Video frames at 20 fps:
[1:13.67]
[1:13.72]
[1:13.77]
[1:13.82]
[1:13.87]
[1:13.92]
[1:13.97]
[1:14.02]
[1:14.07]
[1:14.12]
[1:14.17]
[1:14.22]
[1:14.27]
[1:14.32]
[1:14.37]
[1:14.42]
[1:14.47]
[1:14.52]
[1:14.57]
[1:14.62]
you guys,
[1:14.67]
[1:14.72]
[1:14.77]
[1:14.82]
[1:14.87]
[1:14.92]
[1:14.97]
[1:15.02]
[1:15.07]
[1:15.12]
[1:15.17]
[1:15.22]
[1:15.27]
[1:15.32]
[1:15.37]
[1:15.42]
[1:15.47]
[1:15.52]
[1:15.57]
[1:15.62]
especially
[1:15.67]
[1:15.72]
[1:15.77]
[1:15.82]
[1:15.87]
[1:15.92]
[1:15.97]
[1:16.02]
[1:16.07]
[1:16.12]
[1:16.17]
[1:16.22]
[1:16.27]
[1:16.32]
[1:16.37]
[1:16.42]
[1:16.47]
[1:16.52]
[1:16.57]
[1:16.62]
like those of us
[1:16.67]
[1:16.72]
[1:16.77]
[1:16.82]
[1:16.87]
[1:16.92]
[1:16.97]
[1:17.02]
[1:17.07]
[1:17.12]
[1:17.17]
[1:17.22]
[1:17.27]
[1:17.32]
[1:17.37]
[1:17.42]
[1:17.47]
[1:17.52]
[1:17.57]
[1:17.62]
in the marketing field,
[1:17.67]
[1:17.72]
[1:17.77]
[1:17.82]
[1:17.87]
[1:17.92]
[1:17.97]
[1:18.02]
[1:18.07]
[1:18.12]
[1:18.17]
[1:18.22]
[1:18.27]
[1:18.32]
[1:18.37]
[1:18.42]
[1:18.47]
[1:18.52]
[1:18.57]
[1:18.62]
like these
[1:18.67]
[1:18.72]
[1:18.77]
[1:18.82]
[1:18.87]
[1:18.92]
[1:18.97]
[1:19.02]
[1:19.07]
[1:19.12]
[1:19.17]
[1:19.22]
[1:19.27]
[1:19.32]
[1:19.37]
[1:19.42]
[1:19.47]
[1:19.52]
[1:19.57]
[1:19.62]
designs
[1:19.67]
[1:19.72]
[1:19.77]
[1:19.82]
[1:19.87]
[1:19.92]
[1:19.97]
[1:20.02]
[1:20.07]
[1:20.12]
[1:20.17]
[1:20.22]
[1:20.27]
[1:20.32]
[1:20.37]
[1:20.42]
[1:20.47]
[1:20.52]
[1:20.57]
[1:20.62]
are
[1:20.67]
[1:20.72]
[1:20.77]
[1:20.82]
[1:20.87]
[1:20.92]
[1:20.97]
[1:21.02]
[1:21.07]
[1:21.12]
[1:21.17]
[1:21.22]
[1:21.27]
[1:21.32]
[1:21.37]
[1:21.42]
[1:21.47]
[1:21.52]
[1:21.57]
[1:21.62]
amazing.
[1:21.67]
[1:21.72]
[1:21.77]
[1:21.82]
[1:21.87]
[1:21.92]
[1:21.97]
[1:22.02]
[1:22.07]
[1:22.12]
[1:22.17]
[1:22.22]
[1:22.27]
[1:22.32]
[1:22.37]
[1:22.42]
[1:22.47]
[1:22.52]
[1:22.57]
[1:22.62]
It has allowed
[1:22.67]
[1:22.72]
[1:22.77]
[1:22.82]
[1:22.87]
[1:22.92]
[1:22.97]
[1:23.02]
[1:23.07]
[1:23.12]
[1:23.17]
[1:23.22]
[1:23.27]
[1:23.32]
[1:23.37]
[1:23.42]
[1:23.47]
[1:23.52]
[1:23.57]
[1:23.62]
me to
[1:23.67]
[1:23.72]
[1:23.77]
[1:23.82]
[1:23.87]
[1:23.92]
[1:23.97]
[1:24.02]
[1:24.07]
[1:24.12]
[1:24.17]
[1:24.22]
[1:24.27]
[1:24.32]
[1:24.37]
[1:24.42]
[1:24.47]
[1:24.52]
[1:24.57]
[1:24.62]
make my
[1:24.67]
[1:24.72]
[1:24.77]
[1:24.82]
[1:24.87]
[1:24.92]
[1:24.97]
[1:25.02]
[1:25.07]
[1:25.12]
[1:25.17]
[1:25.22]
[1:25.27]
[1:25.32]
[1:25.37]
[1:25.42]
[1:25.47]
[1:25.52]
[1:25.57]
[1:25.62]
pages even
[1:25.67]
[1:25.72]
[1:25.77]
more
========================
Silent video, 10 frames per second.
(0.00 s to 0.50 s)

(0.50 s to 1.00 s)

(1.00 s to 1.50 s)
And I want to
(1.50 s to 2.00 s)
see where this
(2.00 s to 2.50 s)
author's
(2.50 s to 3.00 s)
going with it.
========================
→ What you should do:
Go over the entries above and say how many lines hold the string "frames", with no other text.

→ Result of the exercise:
2